The standard library module 'libcache' does exactly what you're
considering implementing.

-alex23

Jul 25 '06 #2
Yi Xing:
Since different lines have different size, I
cannot use seek(). So I am thinking of building an index for the file
for fast access. Can anybody give me some tips on how to do this in
Python?
It depends on the size of the files and the amount of memory and
disk you may use. First suggestion would be an in-memory array.array of
64 bit integers made from 2 'I' entries with each 64 bit integer
pointing to the start of a set of n lines. Then to find a particular
line number p you seek to a[p/n] and then read over p%n lines. The
factor 'n' is adjusted to fit your data into memory.
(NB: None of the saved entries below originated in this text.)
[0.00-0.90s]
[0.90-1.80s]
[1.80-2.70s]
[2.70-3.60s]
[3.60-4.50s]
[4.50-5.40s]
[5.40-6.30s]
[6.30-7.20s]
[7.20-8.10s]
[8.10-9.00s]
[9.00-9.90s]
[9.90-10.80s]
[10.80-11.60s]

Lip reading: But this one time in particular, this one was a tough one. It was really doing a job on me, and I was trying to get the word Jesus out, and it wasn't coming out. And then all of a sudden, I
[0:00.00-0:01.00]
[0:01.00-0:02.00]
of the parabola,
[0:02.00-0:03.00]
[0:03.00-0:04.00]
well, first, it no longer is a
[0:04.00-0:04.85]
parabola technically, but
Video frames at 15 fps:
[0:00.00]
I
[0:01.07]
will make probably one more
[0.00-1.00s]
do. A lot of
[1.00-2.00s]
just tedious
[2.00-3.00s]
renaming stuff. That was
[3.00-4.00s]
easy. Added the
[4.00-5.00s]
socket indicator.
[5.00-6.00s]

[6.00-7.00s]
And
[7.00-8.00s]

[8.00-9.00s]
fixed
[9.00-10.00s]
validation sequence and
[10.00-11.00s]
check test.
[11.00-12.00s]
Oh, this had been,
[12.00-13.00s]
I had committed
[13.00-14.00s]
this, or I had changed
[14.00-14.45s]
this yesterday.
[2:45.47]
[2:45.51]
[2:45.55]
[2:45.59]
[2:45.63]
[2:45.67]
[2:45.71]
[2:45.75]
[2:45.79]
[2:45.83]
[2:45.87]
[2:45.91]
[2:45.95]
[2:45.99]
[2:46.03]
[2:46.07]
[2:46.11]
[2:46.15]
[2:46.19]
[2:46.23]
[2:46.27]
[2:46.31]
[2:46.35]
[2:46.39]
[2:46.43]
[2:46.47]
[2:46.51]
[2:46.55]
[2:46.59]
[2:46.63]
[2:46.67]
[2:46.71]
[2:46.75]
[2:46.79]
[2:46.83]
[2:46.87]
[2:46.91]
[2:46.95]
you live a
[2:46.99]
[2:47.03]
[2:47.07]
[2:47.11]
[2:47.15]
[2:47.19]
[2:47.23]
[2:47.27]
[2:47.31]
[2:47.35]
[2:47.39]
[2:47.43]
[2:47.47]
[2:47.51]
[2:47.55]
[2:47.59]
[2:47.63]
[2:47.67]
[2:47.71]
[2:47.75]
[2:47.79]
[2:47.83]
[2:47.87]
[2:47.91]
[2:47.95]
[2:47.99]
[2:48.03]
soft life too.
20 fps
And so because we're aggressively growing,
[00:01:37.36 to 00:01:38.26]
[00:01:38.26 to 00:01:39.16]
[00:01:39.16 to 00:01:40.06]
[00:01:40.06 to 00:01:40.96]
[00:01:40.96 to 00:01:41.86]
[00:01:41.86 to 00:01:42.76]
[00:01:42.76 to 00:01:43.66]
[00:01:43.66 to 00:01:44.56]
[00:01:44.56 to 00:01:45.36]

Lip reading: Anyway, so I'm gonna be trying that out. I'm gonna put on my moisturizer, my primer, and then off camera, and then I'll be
If this uses too
much memory or scanning the file to build the index each time uses too
much time then you can use an index file with the same layout instead.

Neil
Jul 25 '06 #3
alex23 wrote:
The standard library module 'libcache' does exactly what you're
considering implementing.
I believe the module you're referring to is `linecache`.

--
Erik Max Francis && ma*@alcyone.com && http://www.alcyone.com/max/
San Jose, CA, USA && 37 20 N 121 53 W && AIM erikmaxfrancis
It is from numberless diverse acts of courage and belief that human
history is shaped. -- John F. Kennedy
Jul 25 '06 #4

Erik Max Francis wrote:
alex23 wrote:
The standard library module 'libcache' does exactly what you're
considering implementing.

I believe the module you're referring to is `linecache`.
and whatever its name is, it's not a goer: it reads the whole of each
file into memory. It was designed for stack traces. See docs. See
source code. See discussion when somebody with a name within a typo or
0 of the OP's asked an almost identical question very recently.

Here's a thought:

sqlite3 database, one table (line_number, file_offset, line_length),
make line_number the primary key, Bob's yer uncle.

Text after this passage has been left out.